▸ Your assignment: Exactly reproduce the lines of the listing below from the one containing "[00:35:10.46]" through the one containing "Verbatim transcript: two". Skip the images.

┌─ Task input

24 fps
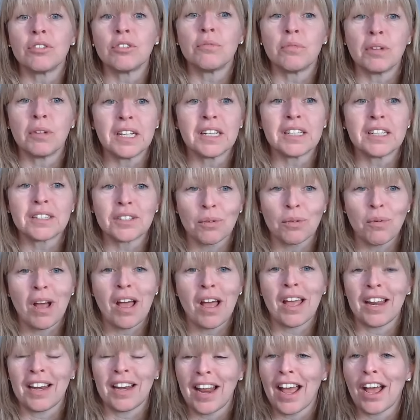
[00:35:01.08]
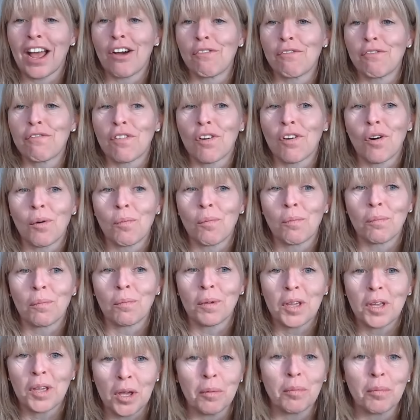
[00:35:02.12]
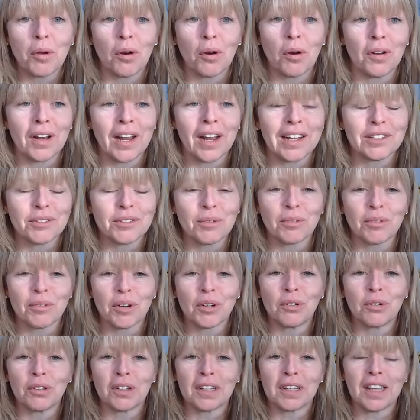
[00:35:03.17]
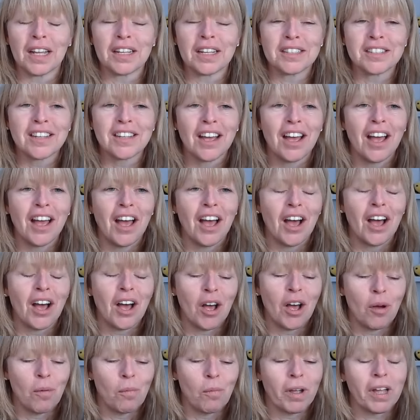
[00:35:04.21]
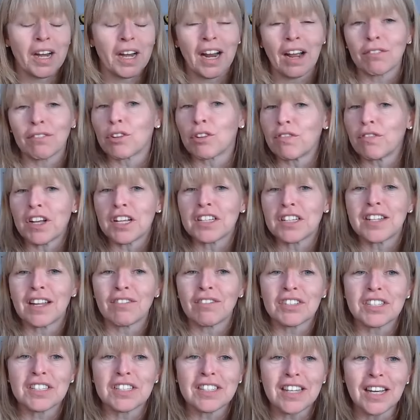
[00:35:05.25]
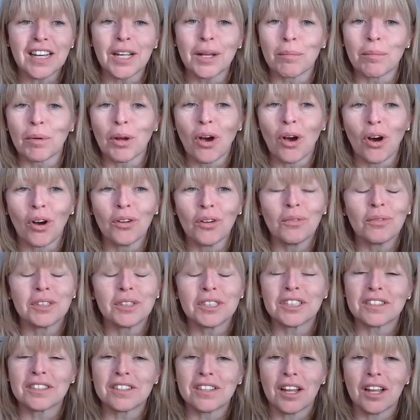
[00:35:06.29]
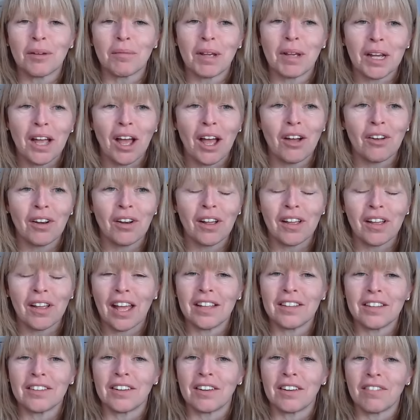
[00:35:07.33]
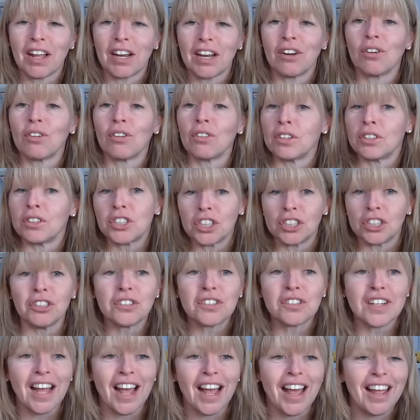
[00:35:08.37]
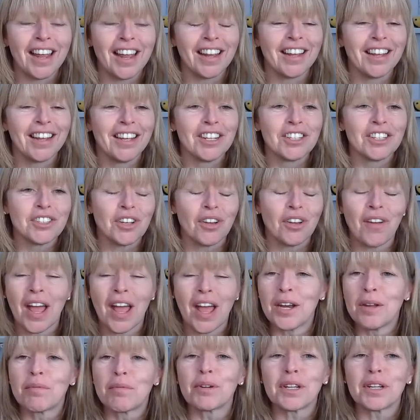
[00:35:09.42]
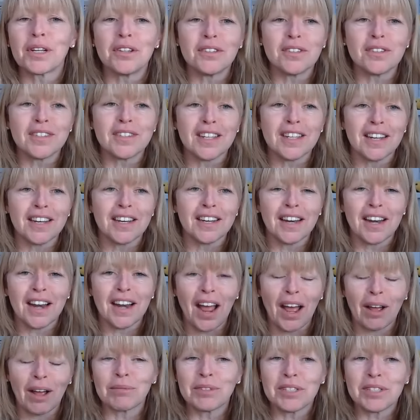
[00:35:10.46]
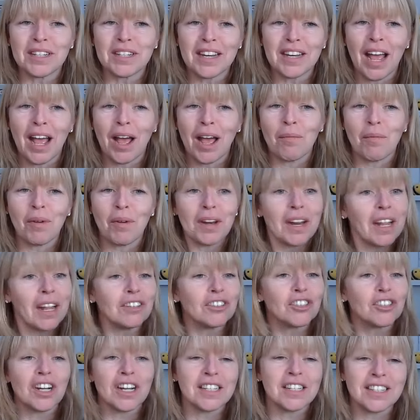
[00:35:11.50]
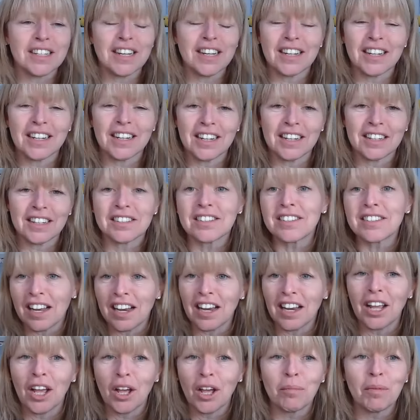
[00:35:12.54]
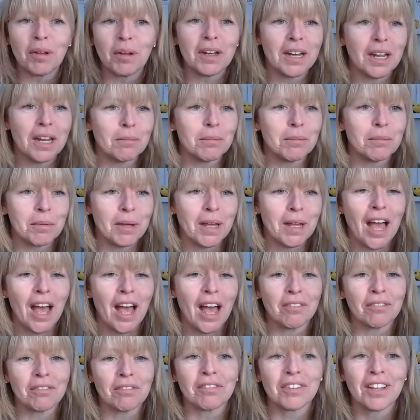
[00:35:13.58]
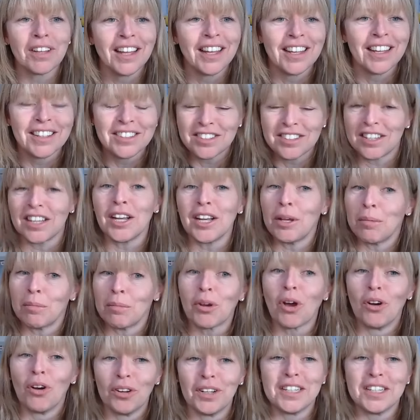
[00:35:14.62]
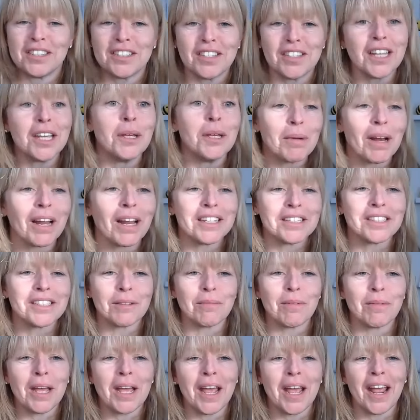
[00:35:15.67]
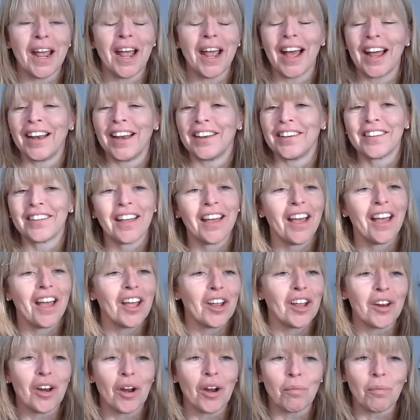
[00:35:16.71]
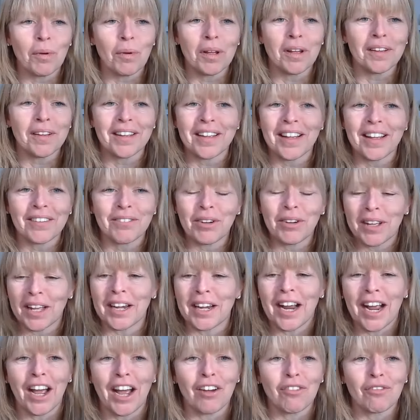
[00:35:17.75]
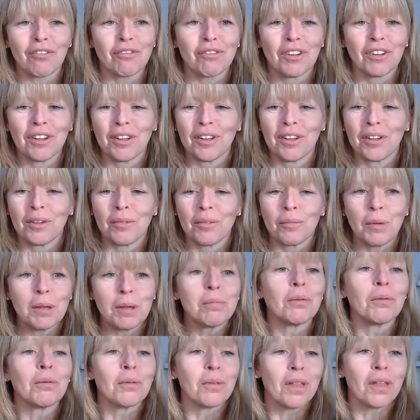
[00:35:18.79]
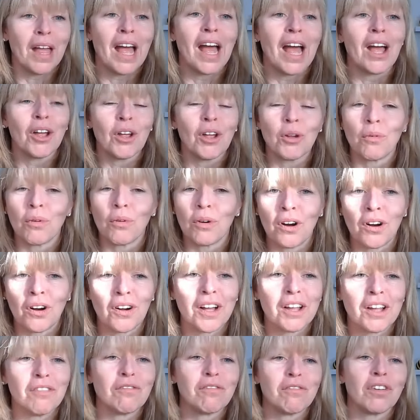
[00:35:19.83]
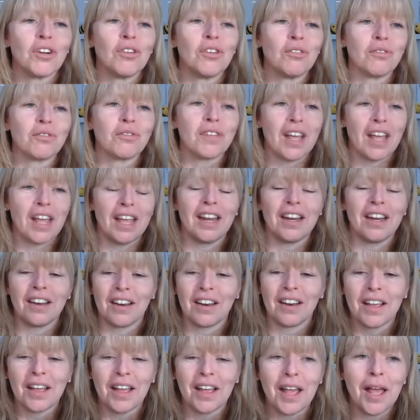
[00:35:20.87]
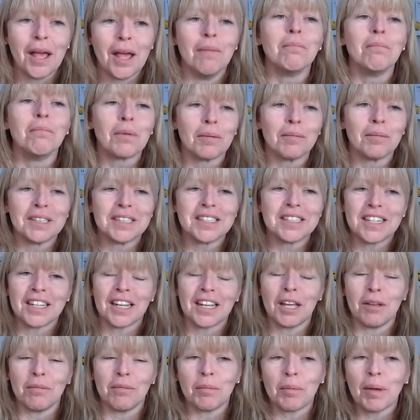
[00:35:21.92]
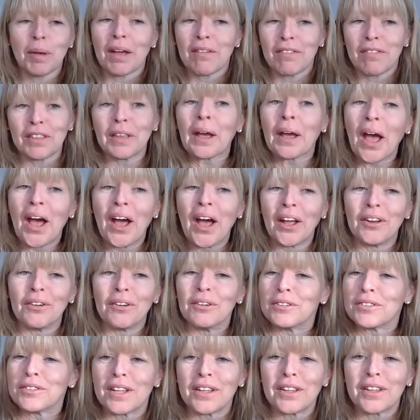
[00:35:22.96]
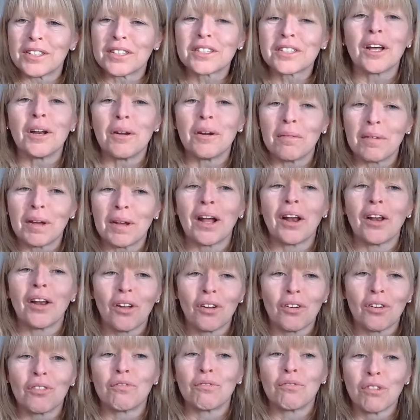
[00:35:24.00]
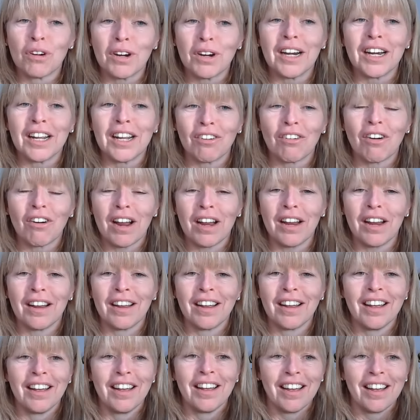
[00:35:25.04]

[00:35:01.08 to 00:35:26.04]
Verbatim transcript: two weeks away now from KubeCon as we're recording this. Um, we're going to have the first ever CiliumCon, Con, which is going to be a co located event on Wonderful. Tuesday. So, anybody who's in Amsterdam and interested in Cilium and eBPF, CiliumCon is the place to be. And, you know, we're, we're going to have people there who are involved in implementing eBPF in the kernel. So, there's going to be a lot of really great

└─
┌─ Task input

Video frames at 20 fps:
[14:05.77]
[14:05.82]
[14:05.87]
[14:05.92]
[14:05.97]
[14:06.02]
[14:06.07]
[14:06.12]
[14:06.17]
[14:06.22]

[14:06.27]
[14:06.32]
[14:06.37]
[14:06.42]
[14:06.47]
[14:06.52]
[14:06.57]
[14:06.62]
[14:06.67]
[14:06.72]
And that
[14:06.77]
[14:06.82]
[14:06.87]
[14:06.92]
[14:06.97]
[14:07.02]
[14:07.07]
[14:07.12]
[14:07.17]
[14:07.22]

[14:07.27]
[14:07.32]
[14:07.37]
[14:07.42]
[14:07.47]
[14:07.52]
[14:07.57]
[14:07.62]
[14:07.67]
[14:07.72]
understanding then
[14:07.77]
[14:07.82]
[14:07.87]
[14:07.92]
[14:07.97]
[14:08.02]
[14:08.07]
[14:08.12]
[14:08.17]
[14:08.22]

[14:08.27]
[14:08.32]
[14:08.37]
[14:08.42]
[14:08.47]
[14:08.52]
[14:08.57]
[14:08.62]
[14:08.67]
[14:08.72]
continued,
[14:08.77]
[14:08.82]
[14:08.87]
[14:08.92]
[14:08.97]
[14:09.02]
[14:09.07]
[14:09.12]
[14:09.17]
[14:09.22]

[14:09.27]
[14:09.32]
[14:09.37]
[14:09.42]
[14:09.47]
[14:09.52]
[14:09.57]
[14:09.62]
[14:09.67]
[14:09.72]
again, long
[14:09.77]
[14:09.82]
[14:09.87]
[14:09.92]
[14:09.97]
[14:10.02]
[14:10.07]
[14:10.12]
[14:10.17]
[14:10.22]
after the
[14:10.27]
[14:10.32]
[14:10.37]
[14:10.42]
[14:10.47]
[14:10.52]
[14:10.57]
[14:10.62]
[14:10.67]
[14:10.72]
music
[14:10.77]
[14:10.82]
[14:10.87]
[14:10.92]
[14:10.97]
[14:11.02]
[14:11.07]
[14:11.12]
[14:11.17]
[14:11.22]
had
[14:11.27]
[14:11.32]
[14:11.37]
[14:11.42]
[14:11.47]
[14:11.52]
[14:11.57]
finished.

└─

▸ Response below:
[00:35:10.46]
[00:35:11.50]
[00:35:12.54]
[00:35:13.58]
[00:35:14.62]
[00:35:15.67]
[00:35:16.71]
[00:35:17.75]
[00:35:18.79]
[00:35:19.83]
[00:35:20.87]
[00:35:21.92]
[00:35:22.96]
[00:35:24.00]
[00:35:25.04]

[00:35:01.08 to 00:35:26.04]
Verbatim transcript: two weeks away now from KubeCon as we're recording this. Um, we're going to have the first ever CiliumCon, Con, which is going to be a co located event on Wonderful. Tuesday. So, anybody who's in Amsterdam and interested in Cilium and eBPF, CiliumCon is the place to be. And, you know, we're, we're going to have people there who are involved in implementing eBPF in the kernel. So, there's going to be a lot of really great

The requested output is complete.